濃縮プラスミドをブタDNAの断片で希釈し、開始標準溶液の1ミリリットル当たり10~11部に2倍に希釈し、蒸留水を二重に使用します。標準曲線を確立するには、テキスト原稿に記載されているようにqPCRマスターミックスを準備し、8チューブストリップの各チューブに40マイクロリットルのミックスを追加します。異なる濃度の標準的なDNAの10マイクロリットルを追加し、チューブをキャップし、それらを簡単に混合し、遠心分離します。

qPCRマシンにチューブを入れ、増幅を行います。EDTAチューブを使用して、豚からサルへの動脈パッチモデルから約400マイクロリットルの血液サンプル、または豚からマウスへの細胞移植モデルから100マイクロリットルの血液サンプルを収集します。その後、サンプルを1.5ミリリットルの遠心分離管に移します。
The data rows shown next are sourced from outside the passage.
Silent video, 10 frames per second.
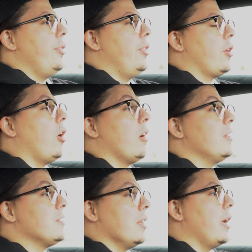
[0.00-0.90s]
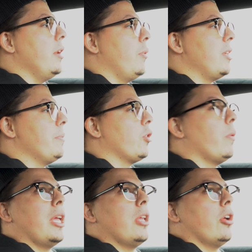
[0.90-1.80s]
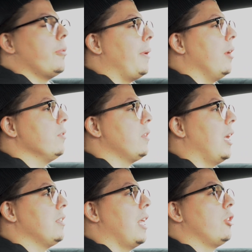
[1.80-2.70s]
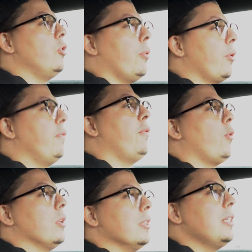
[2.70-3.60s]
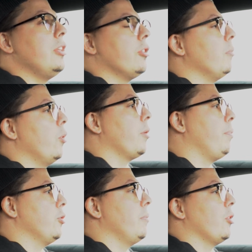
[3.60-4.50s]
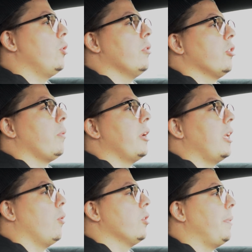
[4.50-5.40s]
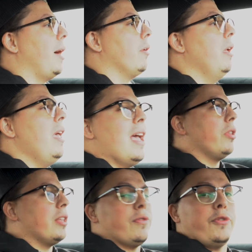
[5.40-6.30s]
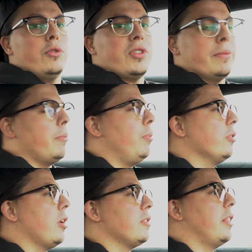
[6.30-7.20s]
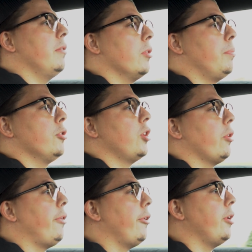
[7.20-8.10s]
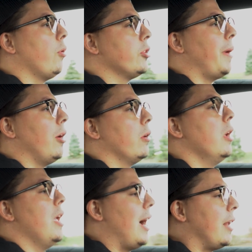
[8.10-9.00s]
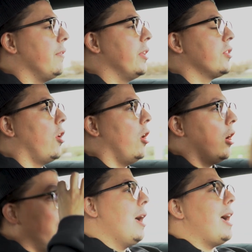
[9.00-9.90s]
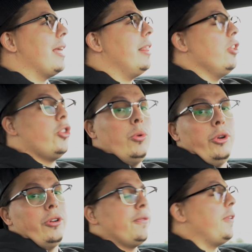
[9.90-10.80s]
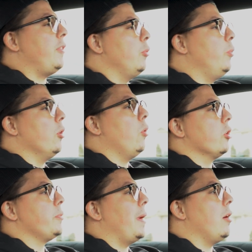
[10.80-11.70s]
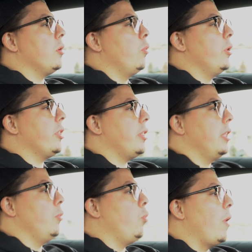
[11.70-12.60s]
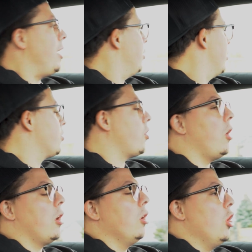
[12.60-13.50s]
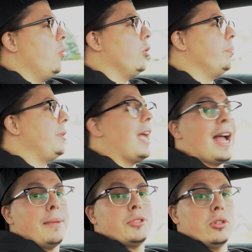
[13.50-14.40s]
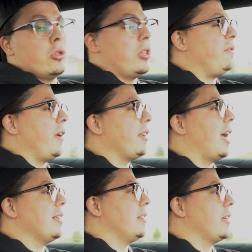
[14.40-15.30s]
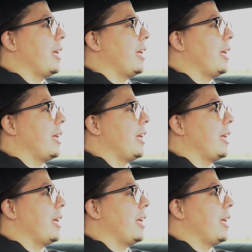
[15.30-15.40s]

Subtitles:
The car is light, it weighs about 2,800 pounds. It has that 2.4 liter motor pushing about 228 horsepower. With a few simple bolt-ons, I think we can push out 30 horsepower out of this car. I think 250 wheel horsepower with the weight of this car will be absolutely fantastic.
血液サンプルから、低温・高速で遠心分離して血液細胞を除去します。上清を新しい1.5ミリリットルの遠心管に移し、16,000回Gで遠心分離して細胞の破片を10分間取り除きます。上清を新しい1.5ミリリットル遠心分離チューブに移し、DNA抽出キットを循環しながら市販の血清を使用して循環DNAを抽出します。

循環DNAの体積を40マイクロリットルに凝縮し、マイナス20°Cで保存します。qPCRを実行して、循環するブタ特異的DNAを定量化します。ブタ特異的プライマーは、豚からマウスへの細胞移植モデルおよび豚からサルへの動脈パッチ、移植モデルにおいて、qPCRによって循環豚特異的DNAを定量化するために設計され、使用された。

アガロース電気泳動は、増幅されたDNA断片を単離するために使用された。PCRを用いて、増幅ブタゲノムDNAに対するプライマー特異的な遺伝子を同定した。次に、サルまたはヒトゲノムDNAのコホート中またはマウスゲノムDNAのコホートにおけるこれらのプライマーの種特異性が、確認された。

最後に2種特異的プライマーを、豚からサルへの動脈パッチおよび豚からマウスへの豚、細胞移植モデルで豚DNAを増幅するために使用した。このプロトコルを試みている間に覚えておくべき最も重要なことは、あらゆる種類の汚染を防ぐべきであるということです。この技術は、異種移植の免疫拒絶反応を監視する単純な低コストで非侵襲的な方法であるため、研究者が異種移植中の新しい質問を探求する道を開きます。